#### COLLECTED DATA
········
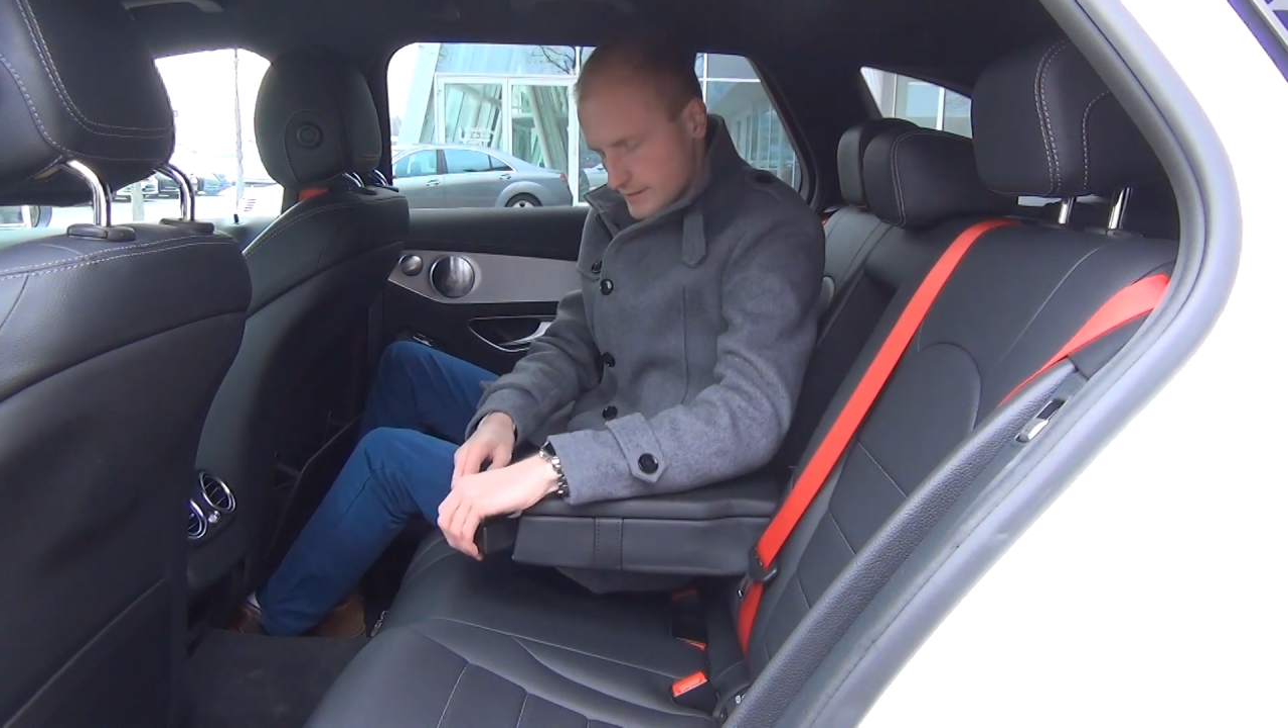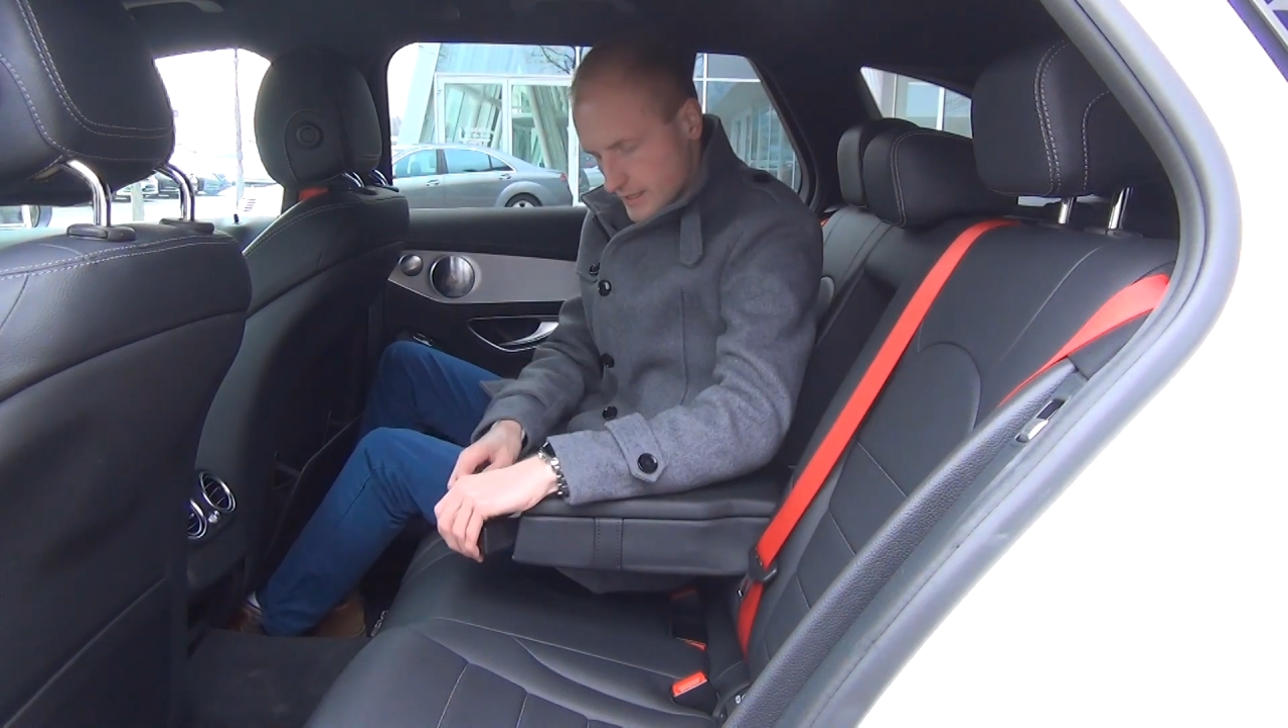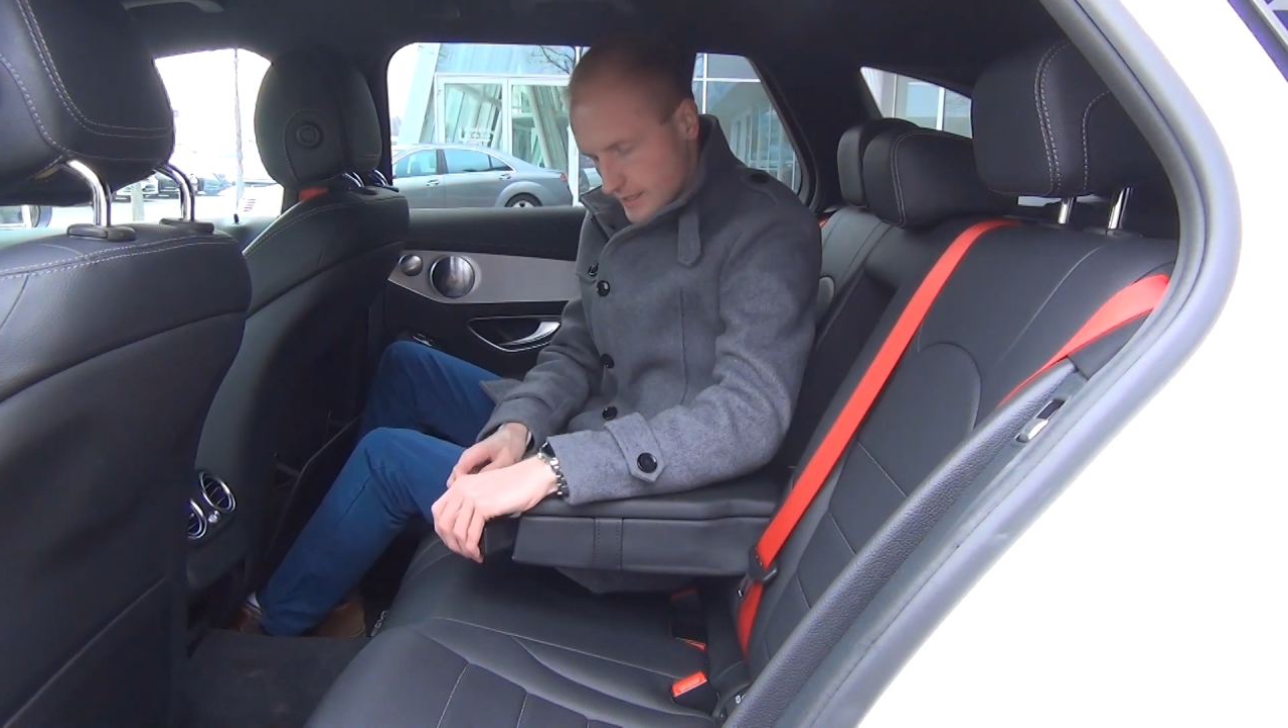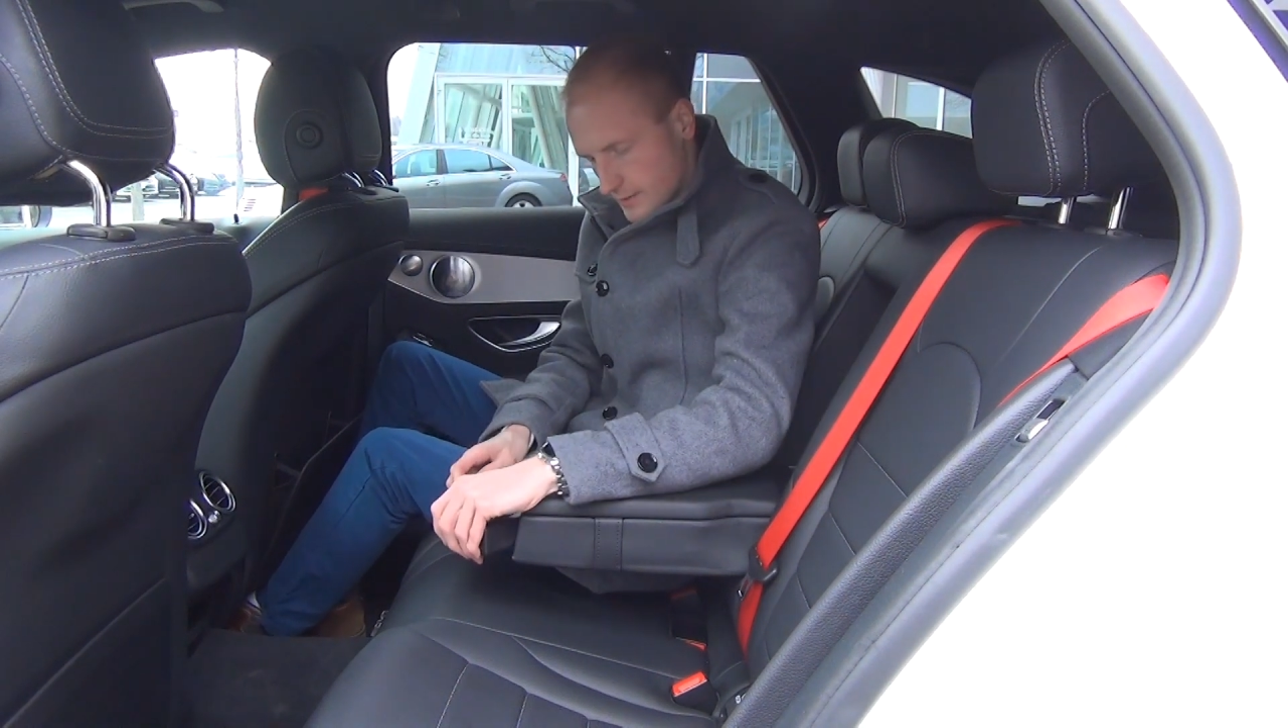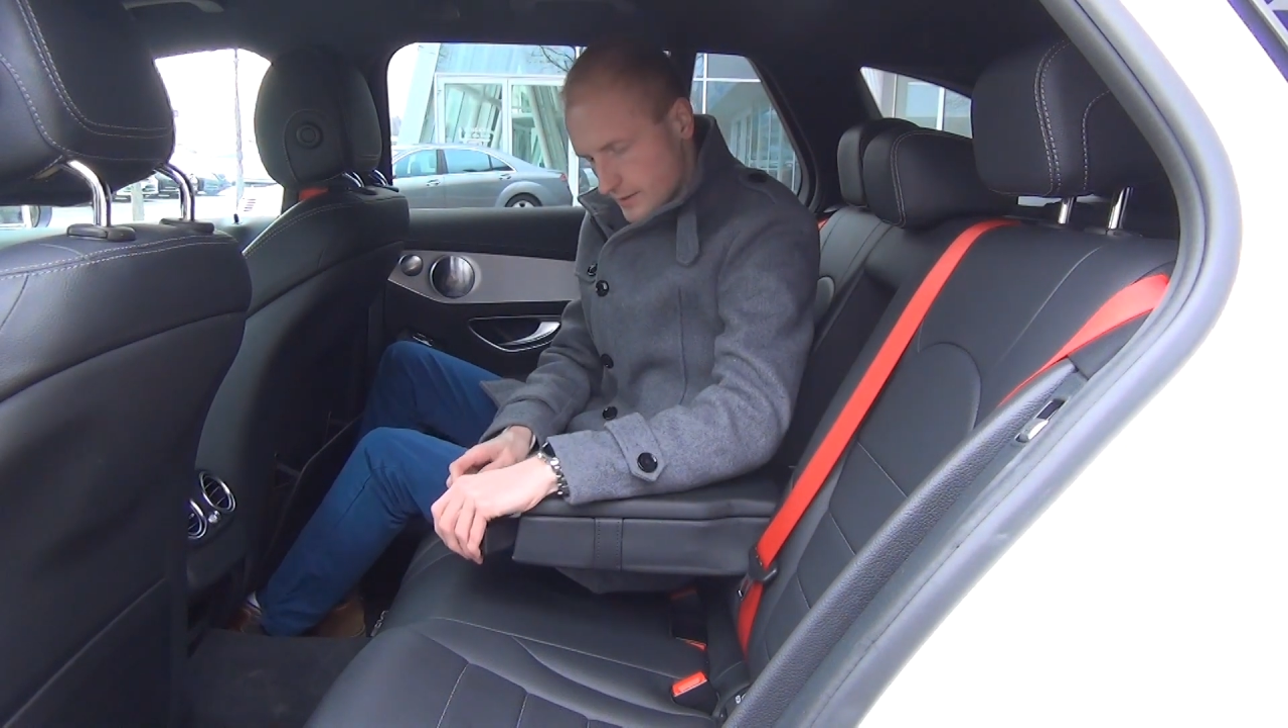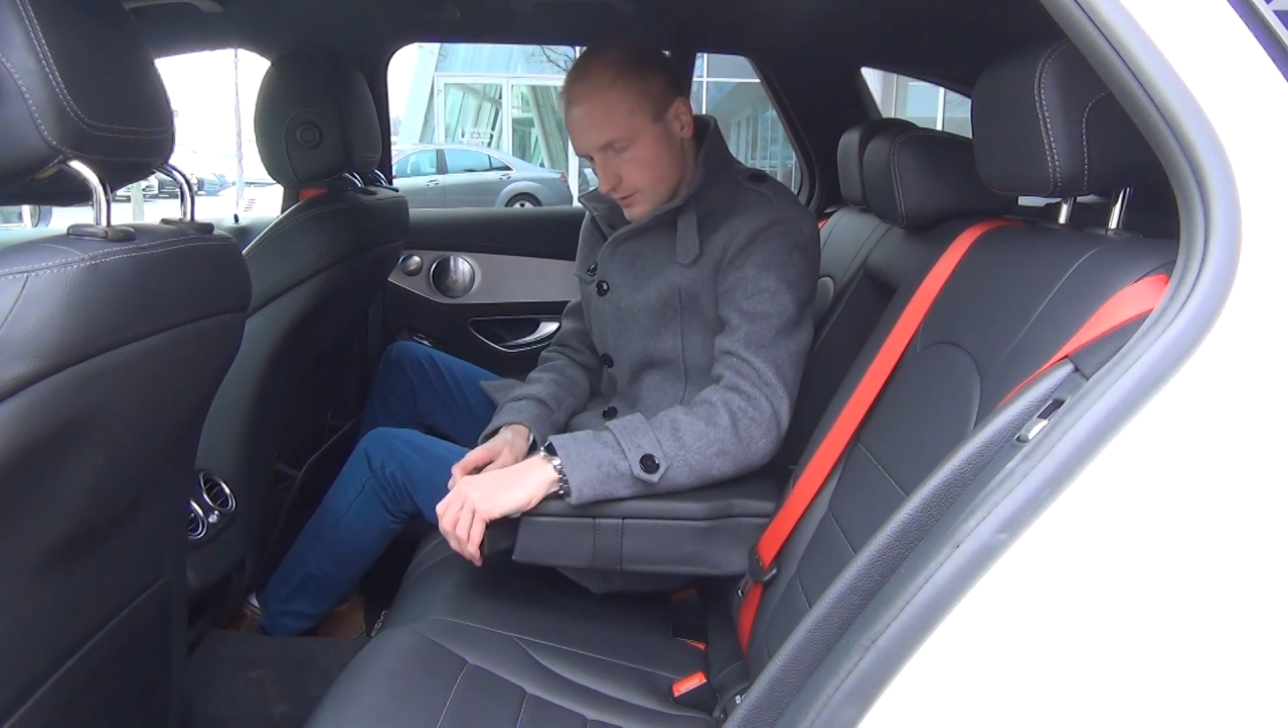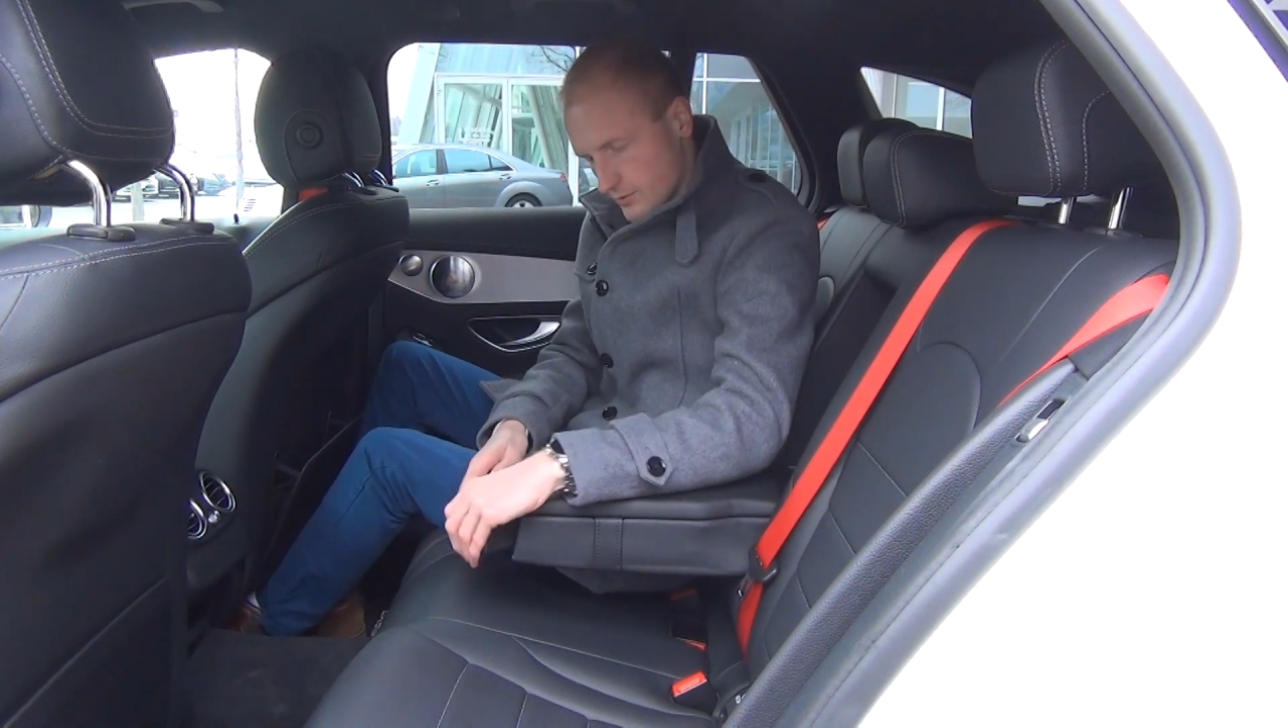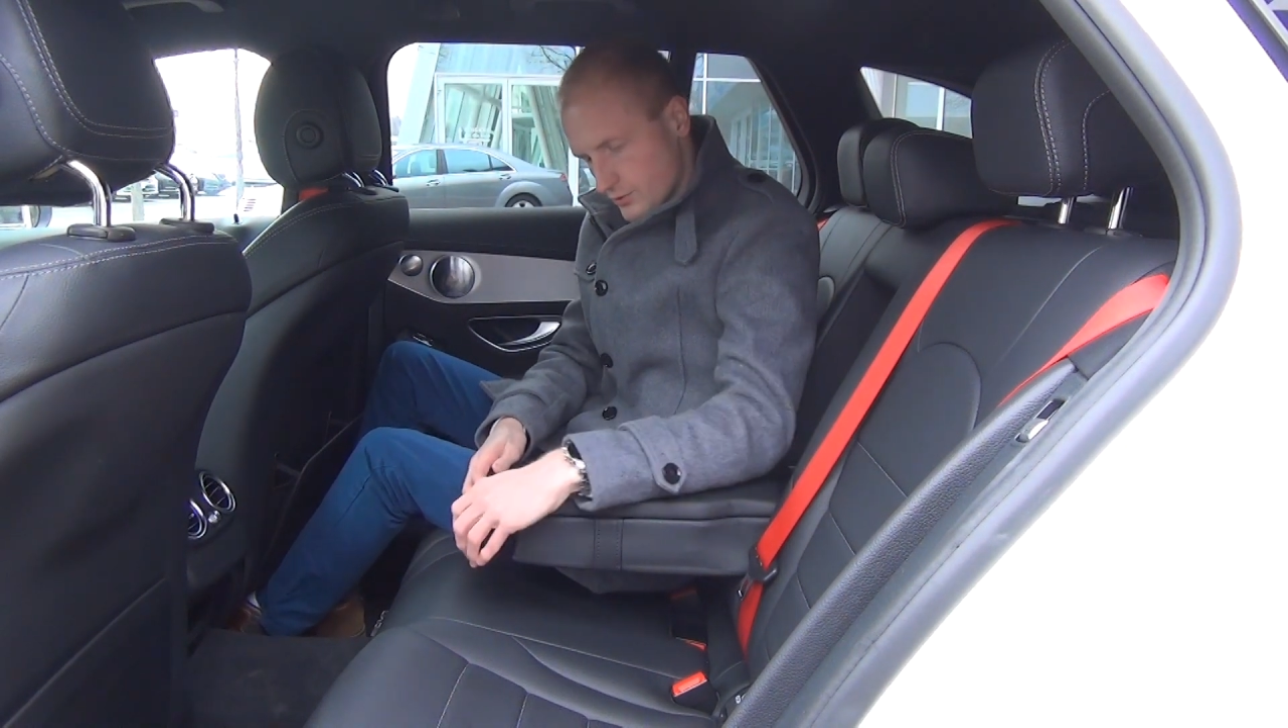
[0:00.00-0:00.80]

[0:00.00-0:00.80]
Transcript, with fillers: Da kann man auch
········
#### WHAT TO DO
Return the material as it stands. Leave out the pictures.

#### TASK SOLUTION
[0:00.00-0:00.80]

[0:00.00-0:00.80]
Transcript, with fillers: Da kann man auch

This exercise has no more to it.